Es klingt wie Science-Fiction: Forscher haben erstmals Zeitkristalle erzeugt – Materialien, die in Raum und Zeit diskret geordnet sind. Die Bausteine dieser Zeitkristalle bilden wie in einem normalen Kristall regelmäßige Gitter, gleichzeitig aber verändern sie ihren Zustand in einem regelmäßigen Takt. Diese lange als unmöglich geltenden Gebilde wurden erst vor wenigen Jahren theoretisch postuliert, jetzt berichten gleich zwei Forscherteams in „Nature“ die praktische Umsetzung.
Das Kennzeichen von Kristallen wie Diamant, Wassereis oder Quarz ist die regelmäßige dreidimensionale Gitterstruktur ihrer Atome. Sie bilden sich periodisch wiederholende Grundeinheiten im Raum. Doch könnte ein Kristall solche sich wiederholenden, diskreten Zustände auch in Bezug auf die Zeit haben? Lange Zeit galt dies als unmöglich.
Diskrete Ordnung auch in der Zeit
Doch vor einigen Jahren entwickelten US-Physiker ein theoretisches Modell, nach dem solche „Zeitkristalle“ durchaus existieren könnten. Dieser Theorie nach handelt es sich dabei um Kristalle, deren Bausteine ohne äußeres Zutun periodisch ihren Zustand ändern – und daher auch zeitlich eine diskrete, regelmäßige Struktur besitzen.
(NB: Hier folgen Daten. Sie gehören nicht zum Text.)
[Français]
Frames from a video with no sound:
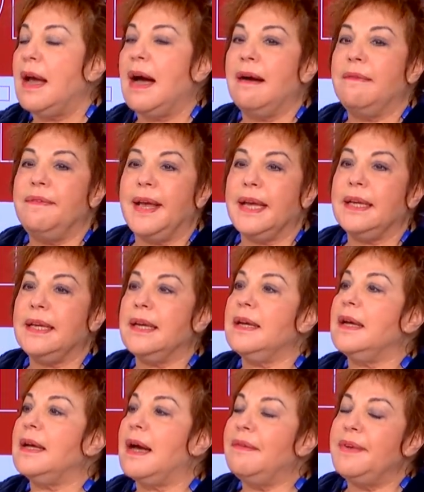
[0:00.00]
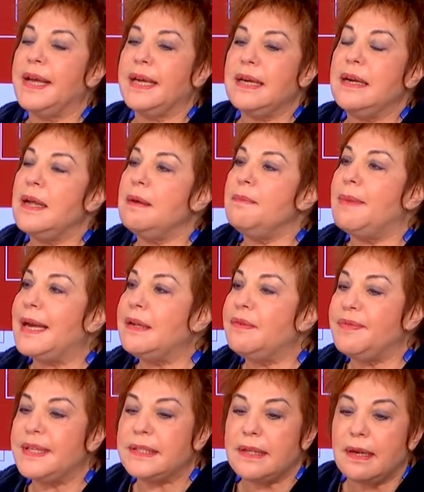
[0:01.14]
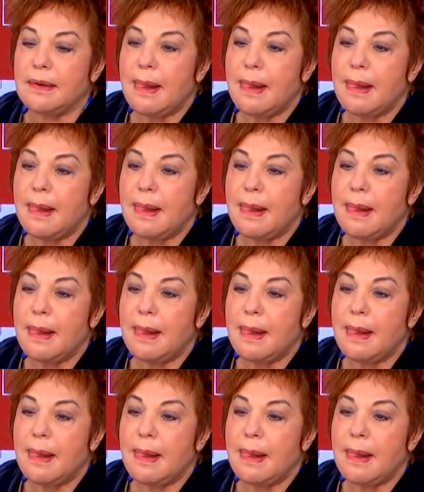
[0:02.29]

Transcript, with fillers: avec, avec les manifestants.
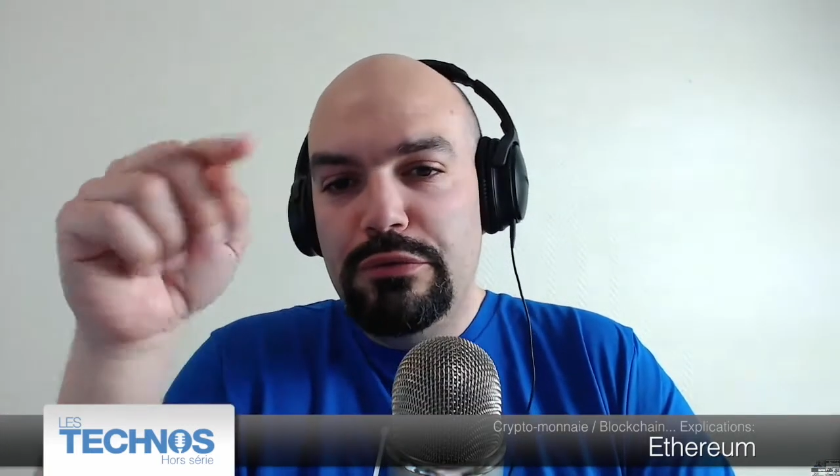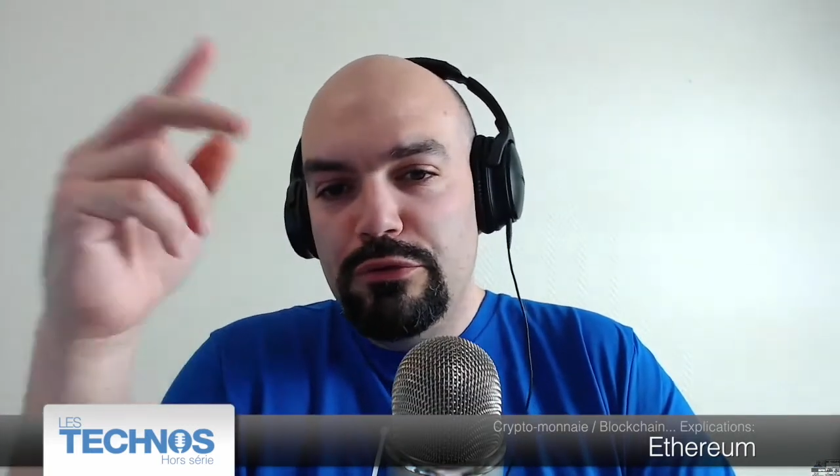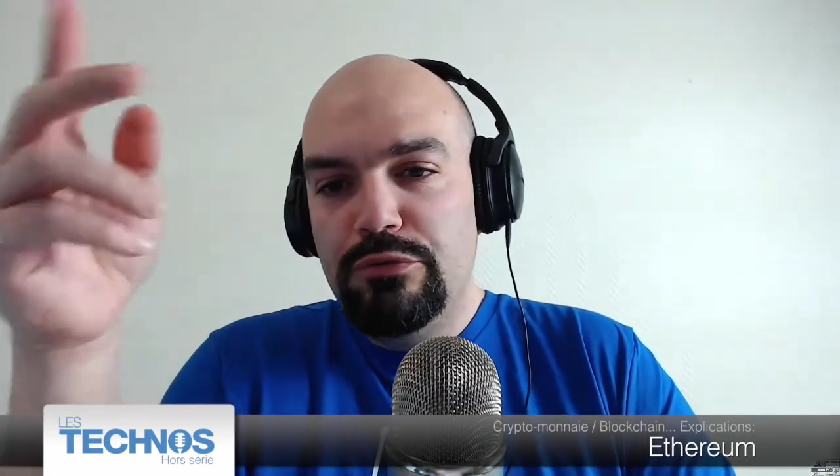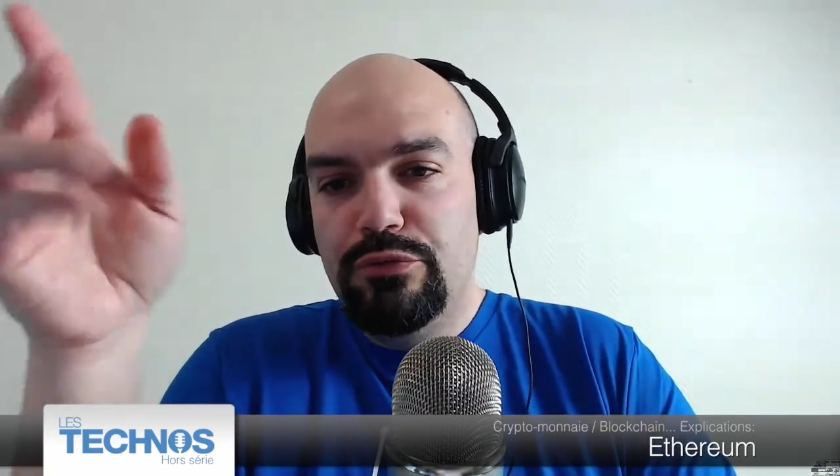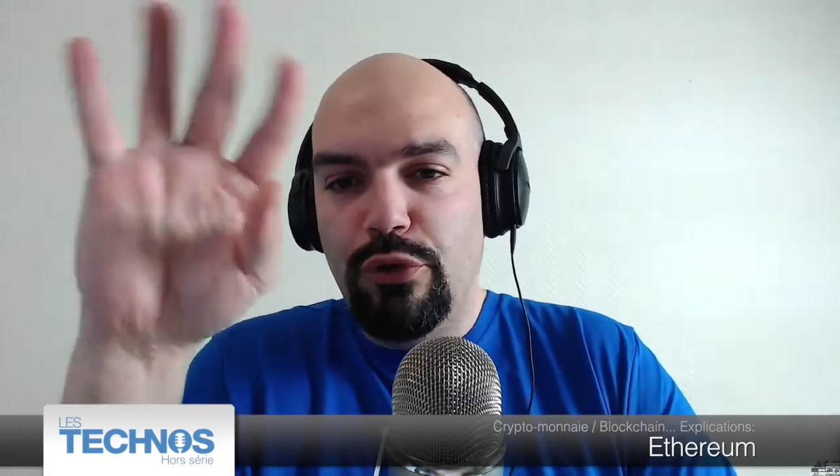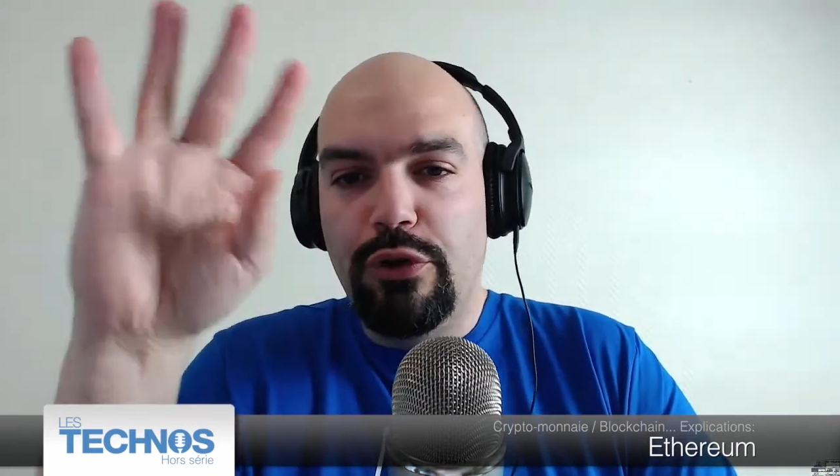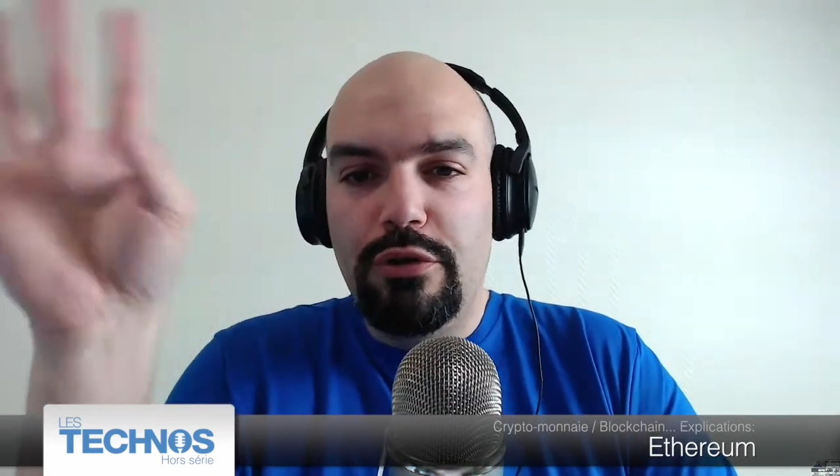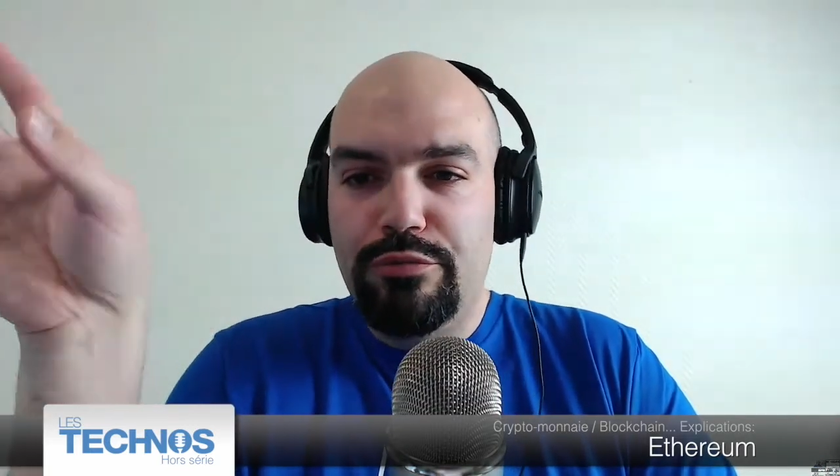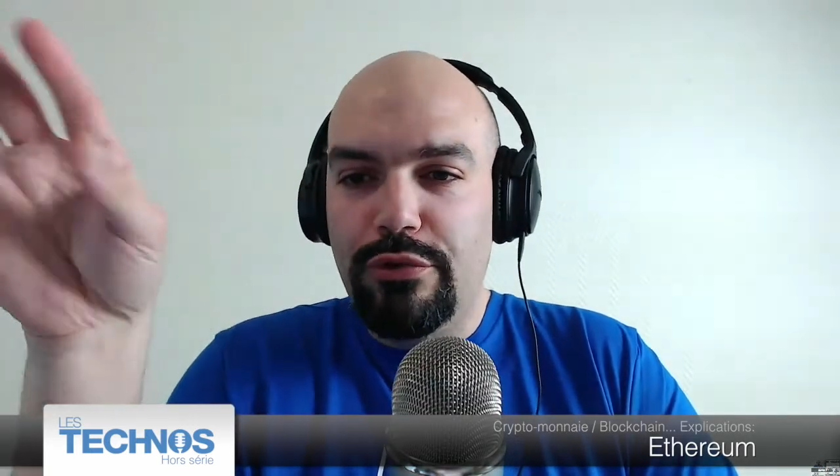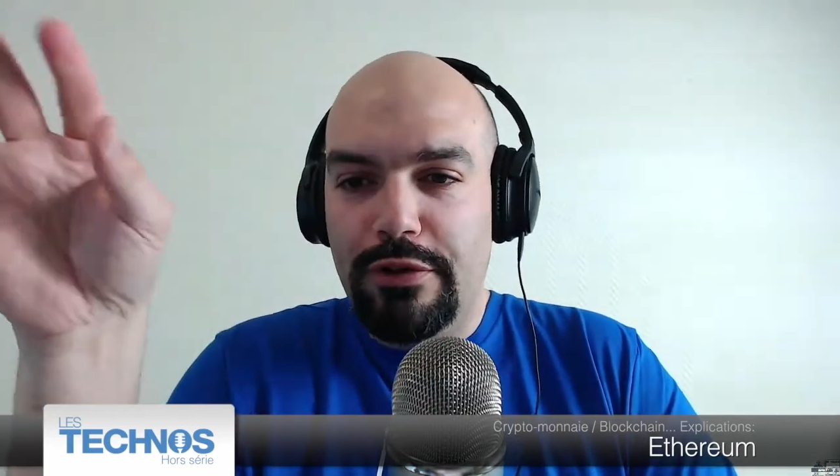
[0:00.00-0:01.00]
pour, euh, pour
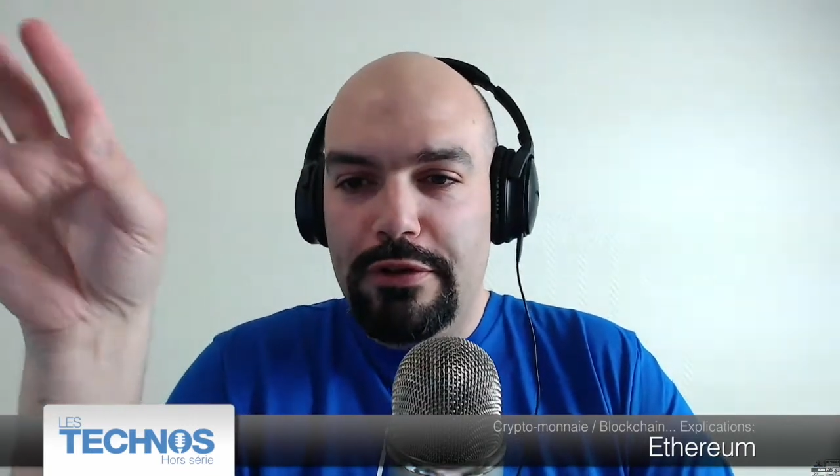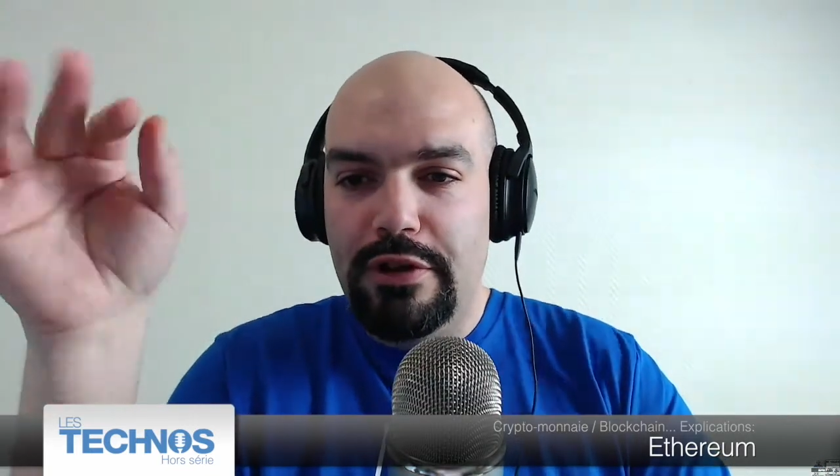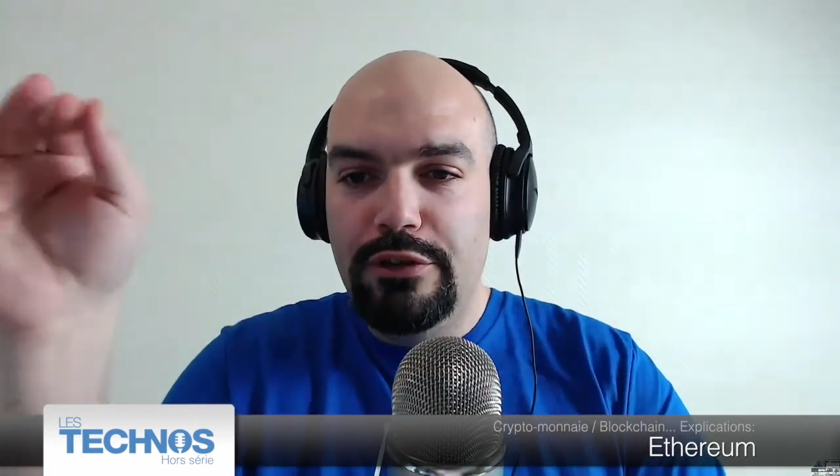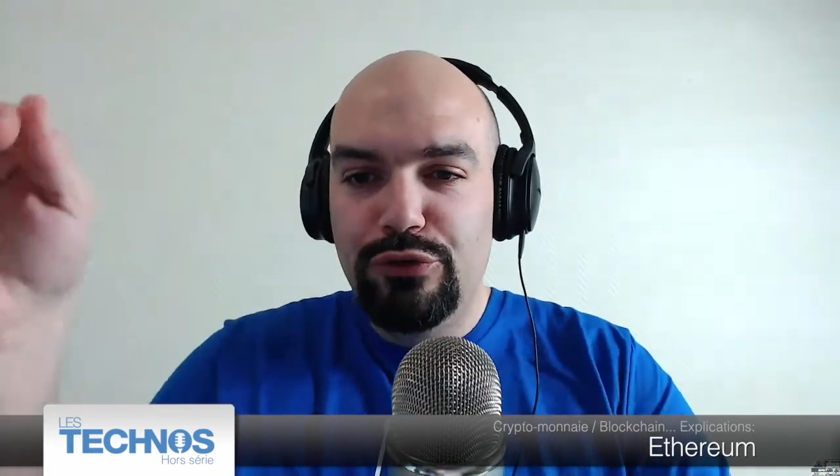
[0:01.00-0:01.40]
euh, ouvrir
„Unsere Arbeit enthüllte die physikalische Basis dafür, wie solche Zeitkristalle funktionieren könnten“, erklärt Shivaji Sondhi von der Princeton University. „Die Atome bewegen sich dabei in der Zeit, aber statt dies fließend oder in einer kontinuierlichen Weise zu tun, bewegen sie sich periodisch.“ Dies ist nur dann möglich, wenn das System nicht im Gleichgewicht oder Ruhezustand ist.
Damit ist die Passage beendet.